__Exercise material__.

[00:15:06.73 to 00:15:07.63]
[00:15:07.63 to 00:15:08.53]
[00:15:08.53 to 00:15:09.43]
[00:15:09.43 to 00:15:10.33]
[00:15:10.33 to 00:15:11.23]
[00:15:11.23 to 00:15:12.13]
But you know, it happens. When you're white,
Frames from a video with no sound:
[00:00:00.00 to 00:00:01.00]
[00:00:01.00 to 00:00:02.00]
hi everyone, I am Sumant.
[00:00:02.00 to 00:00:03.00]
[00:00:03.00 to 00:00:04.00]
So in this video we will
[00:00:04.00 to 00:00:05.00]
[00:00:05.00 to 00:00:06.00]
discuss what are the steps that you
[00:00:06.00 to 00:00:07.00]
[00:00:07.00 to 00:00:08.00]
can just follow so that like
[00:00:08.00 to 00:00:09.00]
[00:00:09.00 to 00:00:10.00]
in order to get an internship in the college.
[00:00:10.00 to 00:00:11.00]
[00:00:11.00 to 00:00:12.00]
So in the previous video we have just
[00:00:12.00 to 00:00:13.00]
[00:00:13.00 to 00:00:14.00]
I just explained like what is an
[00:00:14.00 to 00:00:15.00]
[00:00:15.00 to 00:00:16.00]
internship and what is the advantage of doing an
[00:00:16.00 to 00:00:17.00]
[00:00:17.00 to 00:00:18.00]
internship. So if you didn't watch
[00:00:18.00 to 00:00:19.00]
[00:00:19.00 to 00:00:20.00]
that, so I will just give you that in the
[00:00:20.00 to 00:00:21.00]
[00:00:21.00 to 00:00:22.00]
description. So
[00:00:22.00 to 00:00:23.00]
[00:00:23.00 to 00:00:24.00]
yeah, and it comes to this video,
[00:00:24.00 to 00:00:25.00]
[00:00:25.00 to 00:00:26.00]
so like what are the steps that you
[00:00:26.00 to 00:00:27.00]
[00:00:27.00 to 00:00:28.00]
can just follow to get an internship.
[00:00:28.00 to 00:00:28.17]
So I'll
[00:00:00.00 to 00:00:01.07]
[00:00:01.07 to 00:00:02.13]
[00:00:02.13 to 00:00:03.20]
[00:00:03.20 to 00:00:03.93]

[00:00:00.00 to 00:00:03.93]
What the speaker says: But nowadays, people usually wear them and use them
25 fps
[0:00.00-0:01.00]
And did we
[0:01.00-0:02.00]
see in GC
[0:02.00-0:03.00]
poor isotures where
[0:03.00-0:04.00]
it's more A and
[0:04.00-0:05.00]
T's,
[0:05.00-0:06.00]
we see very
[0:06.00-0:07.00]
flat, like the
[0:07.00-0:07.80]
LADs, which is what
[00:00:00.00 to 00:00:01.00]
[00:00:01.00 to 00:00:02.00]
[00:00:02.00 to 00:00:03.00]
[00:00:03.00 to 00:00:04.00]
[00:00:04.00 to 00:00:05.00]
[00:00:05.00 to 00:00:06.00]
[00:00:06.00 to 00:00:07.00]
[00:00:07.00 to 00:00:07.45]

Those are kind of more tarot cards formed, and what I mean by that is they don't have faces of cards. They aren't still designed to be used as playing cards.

__Task directions__. In the listing above, find the line containing "[00:00:22.00 to 00:00:23.00]" and the line containing "[00:00:00.00 to 00:00:03.93]", then retype both and every line between them exactly, with nothing else.

__The completed task__.
[00:00:22.00 to 00:00:23.00]
[00:00:23.00 to 00:00:24.00]
yeah, and it comes to this video,
[00:00:24.00 to 00:00:25.00]
[00:00:25.00 to 00:00:26.00]
so like what are the steps that you
[00:00:26.00 to 00:00:27.00]
[00:00:27.00 to 00:00:28.00]
can just follow to get an internship.
[00:00:28.00 to 00:00:28.17]
So I'll
[00:00:00.00 to 00:00:01.07]
[00:00:01.07 to 00:00:02.13]
[00:00:02.13 to 00:00:03.20]
[00:00:03.20 to 00:00:03.93]

[00:00:00.00 to 00:00:03.93]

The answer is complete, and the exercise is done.